Comment prendre son destin en main alors que tout semble écrit à l’avance ? « La vie trépidante de Laura Wilson » raconte l’épopée d’une femme pour qui l’annonce de la perte de son travail signifie le vacillement de l’équilibre précaire sur lequel reposait sa vie. A partir de là, tout déraille. Laura se retrouve au cœur d’un tourbillon, ballottée de tous les côtés par les hommes et par la vie. Sa famille explose, elle perd la garde de son enfant à cause d’une cuite, elle fait front face à la cohorte des clients d’un fast-food, résiste aux sirènes de militants d’extrême droite tandis qu’un un bellâtre archéologue lui chiffonne le cœur. Sa seule amie est l’image d’une femme sur une affiche publicitaire de soda qui l’encourage à tenir bon, à être, au contraire d’elle, mannequin figé pour l’éternité, une femme vivante, libre et en mouvement. Car c’est bien d’une quête de liberté dont il s’agit. Sur scène, trois hommes entourent cette figure de femme en crise et la manipule dans tous les sens dans un jeu de lutte de pouvoir et de domination. Le trio va même jusqu’à arrêter l’action du drame pour décider ensemble du destin de Laura, tels des scénaristes en plein brainstorming dans un think tank d’écriture pour showrunner de série en mal d’inspiration. C’est en acceptant de ne plus subir le désir des autres et de se mettre dans l’action qu’une issue favorable va se profiler.

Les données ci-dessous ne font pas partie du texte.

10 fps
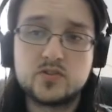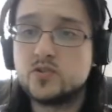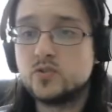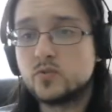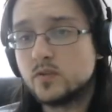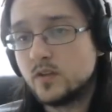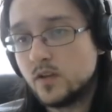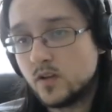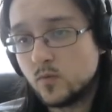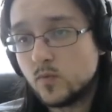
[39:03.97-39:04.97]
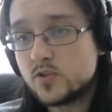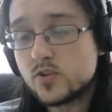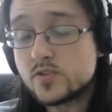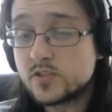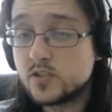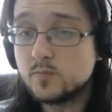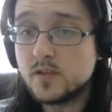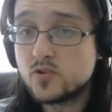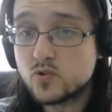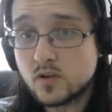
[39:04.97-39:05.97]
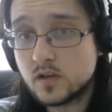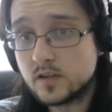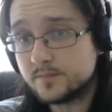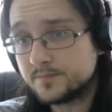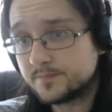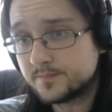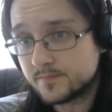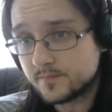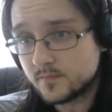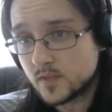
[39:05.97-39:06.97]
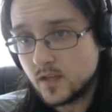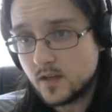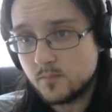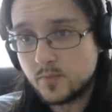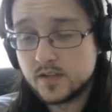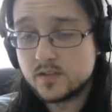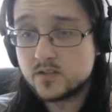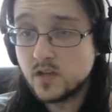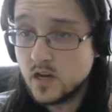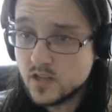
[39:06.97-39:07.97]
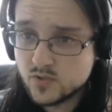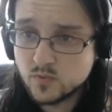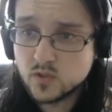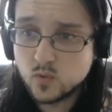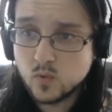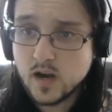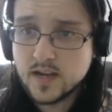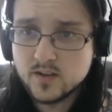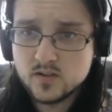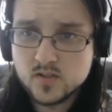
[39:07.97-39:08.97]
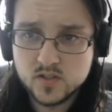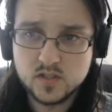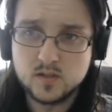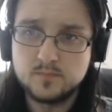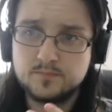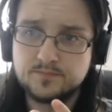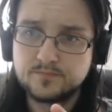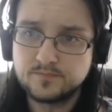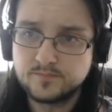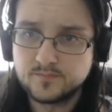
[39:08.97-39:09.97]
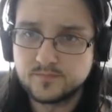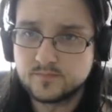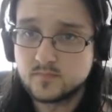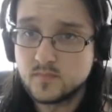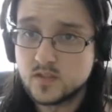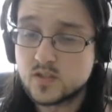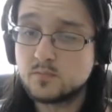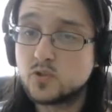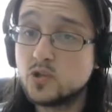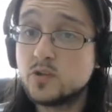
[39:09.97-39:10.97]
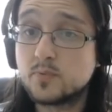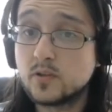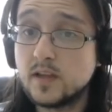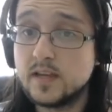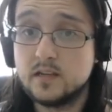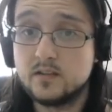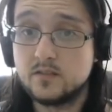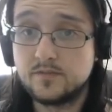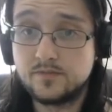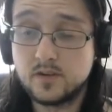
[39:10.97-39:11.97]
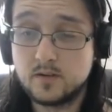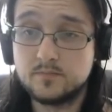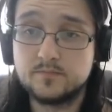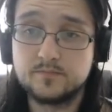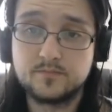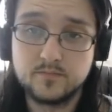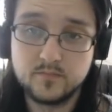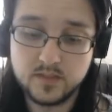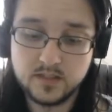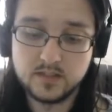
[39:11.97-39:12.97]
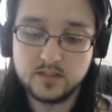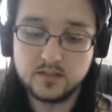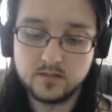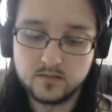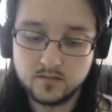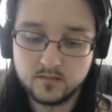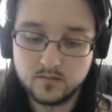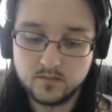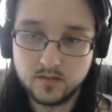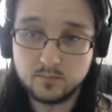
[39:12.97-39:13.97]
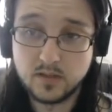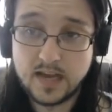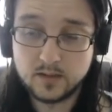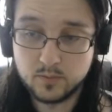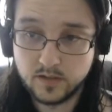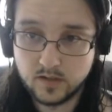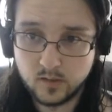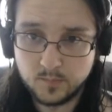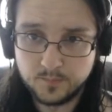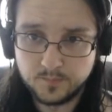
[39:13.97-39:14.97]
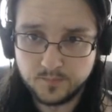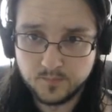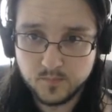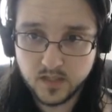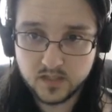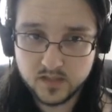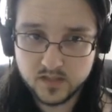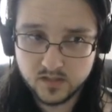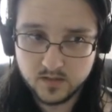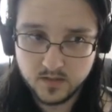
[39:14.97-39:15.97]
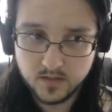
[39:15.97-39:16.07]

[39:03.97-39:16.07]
2, which should still be drawn, but it does require some good play from the Black player, because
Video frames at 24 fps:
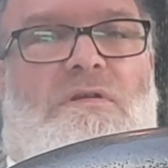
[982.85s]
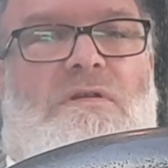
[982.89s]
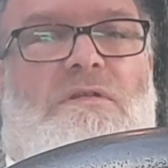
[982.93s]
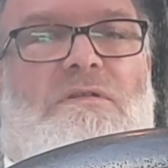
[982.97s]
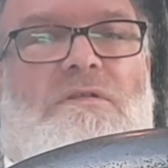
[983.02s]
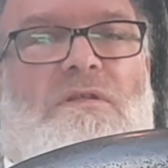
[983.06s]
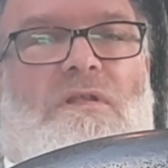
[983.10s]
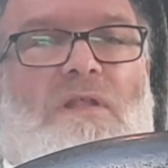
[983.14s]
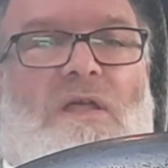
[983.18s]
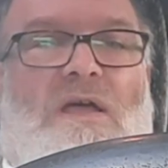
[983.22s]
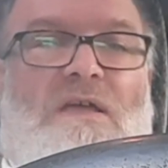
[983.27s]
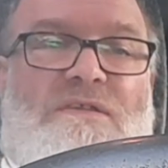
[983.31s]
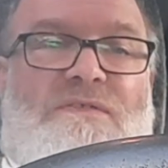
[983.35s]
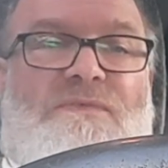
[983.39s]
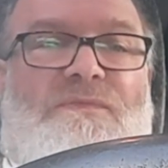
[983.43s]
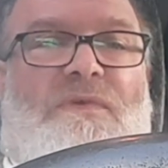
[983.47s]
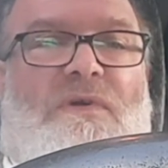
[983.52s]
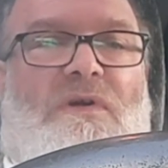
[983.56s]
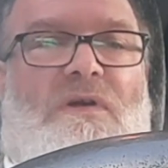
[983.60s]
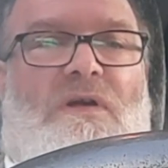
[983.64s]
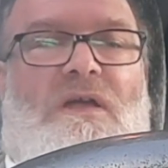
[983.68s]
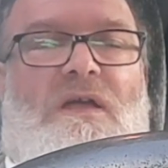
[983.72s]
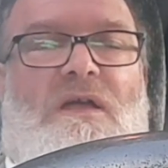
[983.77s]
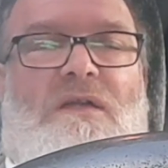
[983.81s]
The last
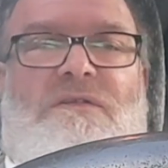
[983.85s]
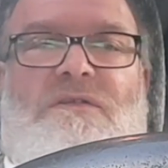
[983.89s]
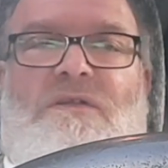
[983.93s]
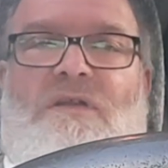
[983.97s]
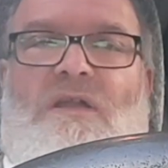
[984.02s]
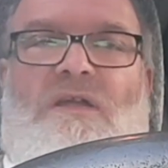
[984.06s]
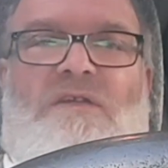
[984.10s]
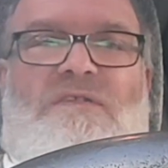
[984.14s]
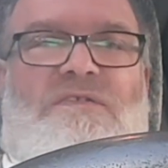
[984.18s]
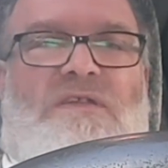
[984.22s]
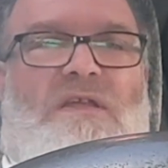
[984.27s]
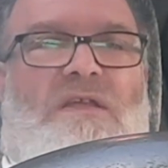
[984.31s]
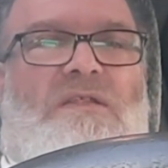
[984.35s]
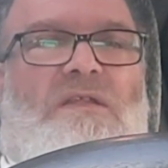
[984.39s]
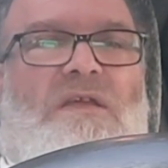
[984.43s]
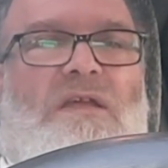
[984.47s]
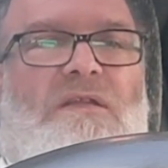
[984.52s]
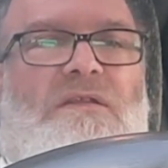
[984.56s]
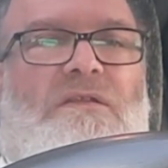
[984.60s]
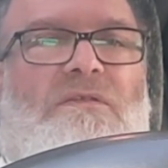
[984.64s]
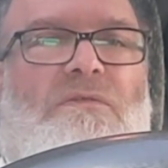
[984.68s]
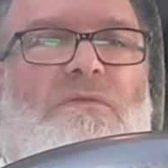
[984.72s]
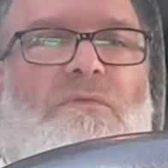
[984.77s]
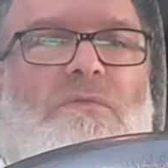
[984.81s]
fare I had, did I say that?
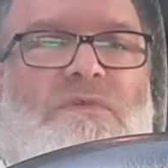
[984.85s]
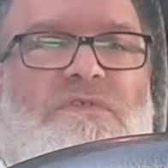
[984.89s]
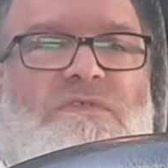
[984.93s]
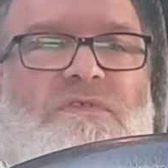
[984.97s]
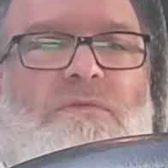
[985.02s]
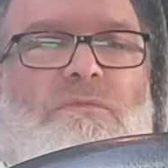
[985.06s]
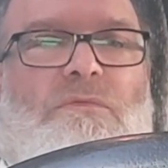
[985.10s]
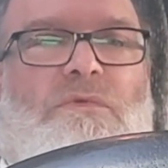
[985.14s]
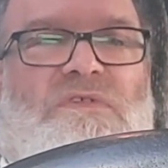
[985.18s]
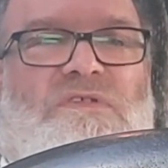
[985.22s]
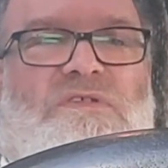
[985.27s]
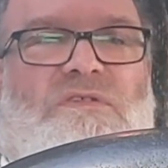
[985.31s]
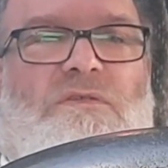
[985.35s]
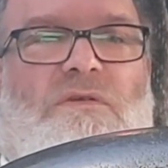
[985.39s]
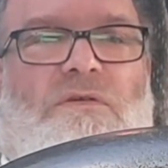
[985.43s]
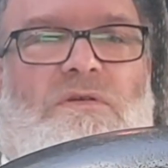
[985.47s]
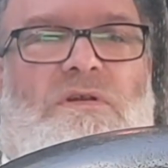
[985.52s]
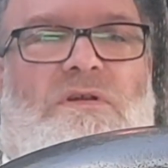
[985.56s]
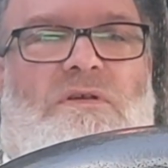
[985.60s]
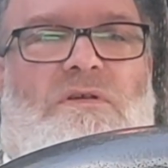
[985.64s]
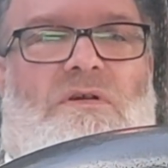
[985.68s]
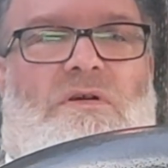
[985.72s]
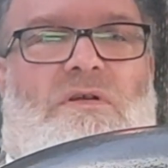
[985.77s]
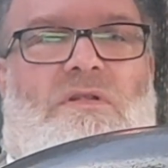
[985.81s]
Was
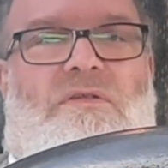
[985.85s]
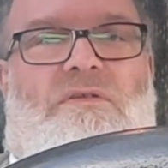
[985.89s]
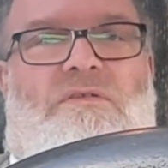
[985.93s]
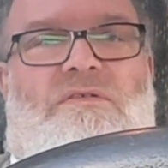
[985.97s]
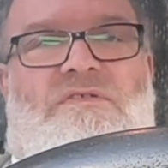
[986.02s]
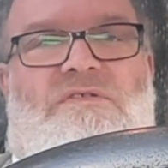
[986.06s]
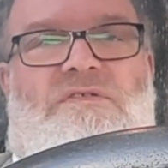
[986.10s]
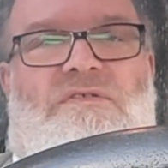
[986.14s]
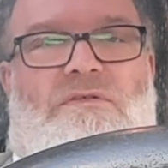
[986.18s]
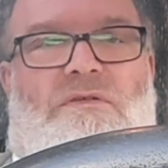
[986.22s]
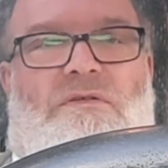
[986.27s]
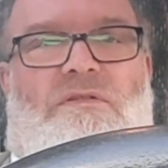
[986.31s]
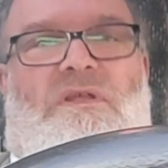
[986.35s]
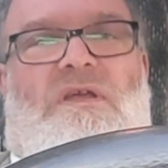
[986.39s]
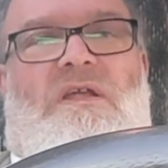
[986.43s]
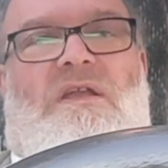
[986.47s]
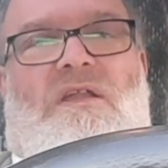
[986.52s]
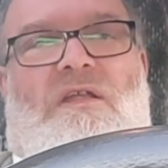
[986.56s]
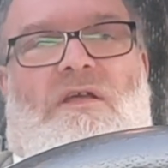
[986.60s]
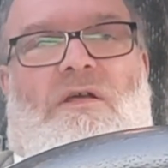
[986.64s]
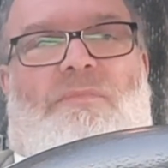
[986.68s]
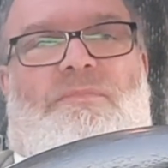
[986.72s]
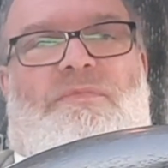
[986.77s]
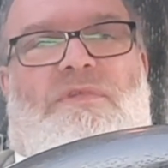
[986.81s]
$30, so that
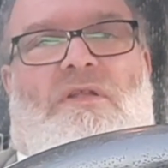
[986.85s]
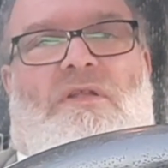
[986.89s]
helped a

Dans cette tranche de vie initiatique, Brecht n’est pas loin, bien sûr. Mais au-delà de la mise à distance créé par l’alternance drame-récit, la dialectique se construit surtout dans la capacité de la pièce à dépasser ses propres limites narratives, à créer de la profondeur de champ, à nous permettre tour à tour d’entrer dans la tête de Laura ou de survoler sa vie comme si nous étions à bord d’un dirigeable. A ce titre la mise en scène de Jean Boilot répond parfaitement à la diversité des modes de jeu proposés par le texte de Jean-Marie Piemme. Le dispositif est à la fois simple et multiple, comme un terrain de jeu où tout peut s’inventer sous nos yeux, du récit au cabaret musical en passant par le drame le plus réaliste. L’usage de la vidéo est remarquable. Elle est prise « live » à partir d’un smartphone qui tour à tour permet de repousser les limites du cadre de scène, en proposant toujours un autre axe que celui qui va de la salle au plateau, comme ces gros plans sur un visage dissimulé hors-scène, ou lorsqu’il nous invite à suivre le point de vue du petit garçon à travers son champ de vision. La chanson est également très présente, comme une invitation à laisser notre imaginaire prendre plus de place dans nos vies et le laisser trouver des solutions là où notre raisonnement s’épuise. Du très beau théâtre épique, qui redonne énergie et foi en notre capacité à pouvoir agir sur le monde.